Decisions and Power

Vision, Mission, and Aim

Having a vision, mission, and aim are very important in bringing coherence to your organization. You can call them by different names but combining them or collapsing them is not the best idea. It can lead to confusion and allow you to miss or avoid one or another of them. And the different names may confuse you as well.

Vision

The vision is your dream. What you want the world to be. On a grand scale, it’s why your organization exists. This dream could have led you in many different directions, but the dream would be the same. It is generally unchanging. This dream, your vision of the better world, is what will keep you and your organization moving forward when there is too much work to do and adversity of one kind or another has struck.
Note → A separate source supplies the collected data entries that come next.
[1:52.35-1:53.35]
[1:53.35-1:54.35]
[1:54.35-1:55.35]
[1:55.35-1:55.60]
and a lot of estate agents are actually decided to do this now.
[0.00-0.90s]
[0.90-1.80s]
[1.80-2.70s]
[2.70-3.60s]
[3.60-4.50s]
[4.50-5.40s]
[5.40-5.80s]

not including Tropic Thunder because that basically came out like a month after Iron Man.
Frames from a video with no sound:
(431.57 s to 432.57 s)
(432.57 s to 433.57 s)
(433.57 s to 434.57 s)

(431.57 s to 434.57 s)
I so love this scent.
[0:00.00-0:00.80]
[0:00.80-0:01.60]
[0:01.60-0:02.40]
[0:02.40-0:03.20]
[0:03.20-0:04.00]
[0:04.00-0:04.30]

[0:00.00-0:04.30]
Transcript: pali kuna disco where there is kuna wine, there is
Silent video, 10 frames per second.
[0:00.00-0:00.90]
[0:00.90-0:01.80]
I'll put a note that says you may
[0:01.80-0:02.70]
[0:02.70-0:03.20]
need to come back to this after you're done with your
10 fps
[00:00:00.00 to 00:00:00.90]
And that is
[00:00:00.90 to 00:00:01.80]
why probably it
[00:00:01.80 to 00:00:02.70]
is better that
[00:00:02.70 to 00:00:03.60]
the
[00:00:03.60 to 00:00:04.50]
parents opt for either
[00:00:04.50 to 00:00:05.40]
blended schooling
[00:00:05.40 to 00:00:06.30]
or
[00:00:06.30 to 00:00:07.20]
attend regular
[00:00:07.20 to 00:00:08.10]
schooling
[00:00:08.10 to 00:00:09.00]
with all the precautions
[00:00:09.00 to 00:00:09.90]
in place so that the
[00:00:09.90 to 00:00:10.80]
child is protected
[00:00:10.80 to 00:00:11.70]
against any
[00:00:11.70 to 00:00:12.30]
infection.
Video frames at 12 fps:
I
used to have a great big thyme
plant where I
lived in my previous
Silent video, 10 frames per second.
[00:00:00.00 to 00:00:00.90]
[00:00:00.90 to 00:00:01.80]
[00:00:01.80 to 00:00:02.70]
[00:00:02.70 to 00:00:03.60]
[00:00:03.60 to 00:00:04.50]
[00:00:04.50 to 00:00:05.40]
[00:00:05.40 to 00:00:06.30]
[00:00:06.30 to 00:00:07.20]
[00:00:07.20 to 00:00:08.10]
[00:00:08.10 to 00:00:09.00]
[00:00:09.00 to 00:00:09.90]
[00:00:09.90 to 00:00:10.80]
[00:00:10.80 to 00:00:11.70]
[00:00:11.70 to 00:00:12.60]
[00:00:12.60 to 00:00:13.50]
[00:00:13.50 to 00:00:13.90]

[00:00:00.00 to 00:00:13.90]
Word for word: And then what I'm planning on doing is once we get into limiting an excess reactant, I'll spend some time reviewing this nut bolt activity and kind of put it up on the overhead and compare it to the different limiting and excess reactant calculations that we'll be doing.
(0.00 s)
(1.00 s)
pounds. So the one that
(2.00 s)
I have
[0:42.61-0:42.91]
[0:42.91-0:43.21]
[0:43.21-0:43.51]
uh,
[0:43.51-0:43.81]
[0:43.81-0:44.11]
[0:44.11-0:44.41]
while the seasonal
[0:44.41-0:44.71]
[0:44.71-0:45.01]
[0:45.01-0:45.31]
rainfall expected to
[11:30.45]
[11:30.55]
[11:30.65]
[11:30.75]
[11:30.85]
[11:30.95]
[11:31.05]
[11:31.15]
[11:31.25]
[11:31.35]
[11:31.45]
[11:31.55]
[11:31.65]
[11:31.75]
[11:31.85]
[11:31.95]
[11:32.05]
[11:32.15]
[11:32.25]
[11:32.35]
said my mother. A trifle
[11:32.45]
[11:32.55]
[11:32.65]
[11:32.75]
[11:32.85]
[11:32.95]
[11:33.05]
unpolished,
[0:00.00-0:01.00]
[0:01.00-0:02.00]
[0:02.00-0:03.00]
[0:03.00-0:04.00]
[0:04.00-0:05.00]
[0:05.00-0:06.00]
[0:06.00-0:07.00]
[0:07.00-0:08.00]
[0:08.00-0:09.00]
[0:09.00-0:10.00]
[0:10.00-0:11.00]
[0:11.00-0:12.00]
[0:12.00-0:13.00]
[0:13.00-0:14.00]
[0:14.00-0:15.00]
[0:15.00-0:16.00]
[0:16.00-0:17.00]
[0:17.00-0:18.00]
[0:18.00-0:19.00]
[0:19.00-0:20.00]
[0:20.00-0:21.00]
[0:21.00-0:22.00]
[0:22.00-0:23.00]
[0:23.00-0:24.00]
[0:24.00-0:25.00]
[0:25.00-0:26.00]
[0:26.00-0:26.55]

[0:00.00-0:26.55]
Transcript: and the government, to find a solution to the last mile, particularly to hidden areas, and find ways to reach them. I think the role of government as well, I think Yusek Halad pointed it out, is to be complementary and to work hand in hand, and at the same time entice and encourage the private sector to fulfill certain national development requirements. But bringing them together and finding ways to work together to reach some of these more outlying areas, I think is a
Many people want to skip the vision. It might be too heart wrenching and emotionally revealing. It might be too small, too embarrassingly simple. Many of the most successful business leaders, entrepreneurs, and large corporations have dreams, outlined in clearly stated vision statements, that rival the best of the non-profit organizations.

Mission

Your mission is how you will contribute to making the dream come true. It describes your sphere of  influence, the relationship between you and your vision. While the vision is a dream, the mission is action focused. It stakes out a territory. It says this is my subject, my industry, my work. This is what I’m going to do.

Your mission may change as the world changes and as you accomplish more. A mission statement should be reviewed every few years to determine if it is still relevant to your dream and if it is producing the changes you wanted to produce.

Aim

An aim is often called a goal or an objective. It is what you produce or accomplish. It is tangible and something that can be measured. If you can’t measure it, you can’t accomplish it.

Aims change frequently as you reach milestones and complete the work you set out to do. Aims should be realistic and based on reasonable expectations. An aim must be something you can point to with pride when you accomplish it. You must be able to see it. Your Vision is the dream that keeps you going when things are bleak and accomplishing your aim provides the daily satisfaction.

Where to Start

Sometimes it is easiest to start with your aim. It is tangible and you probably have some experience with it. Then define your mission, your relationship to the larger world, and then your vision.

On the other hand, idealists often have a dream and search around for a mission, their place to be in the world. Then they find a product or service that is needed in that niche.

But in the end, if you avoid your dream, work may be drudgery. If you avoid your mission, your relationship to the world will be fuzzy and confused. If you avoid defining a clear aim, you risk not just missing the target but having no target.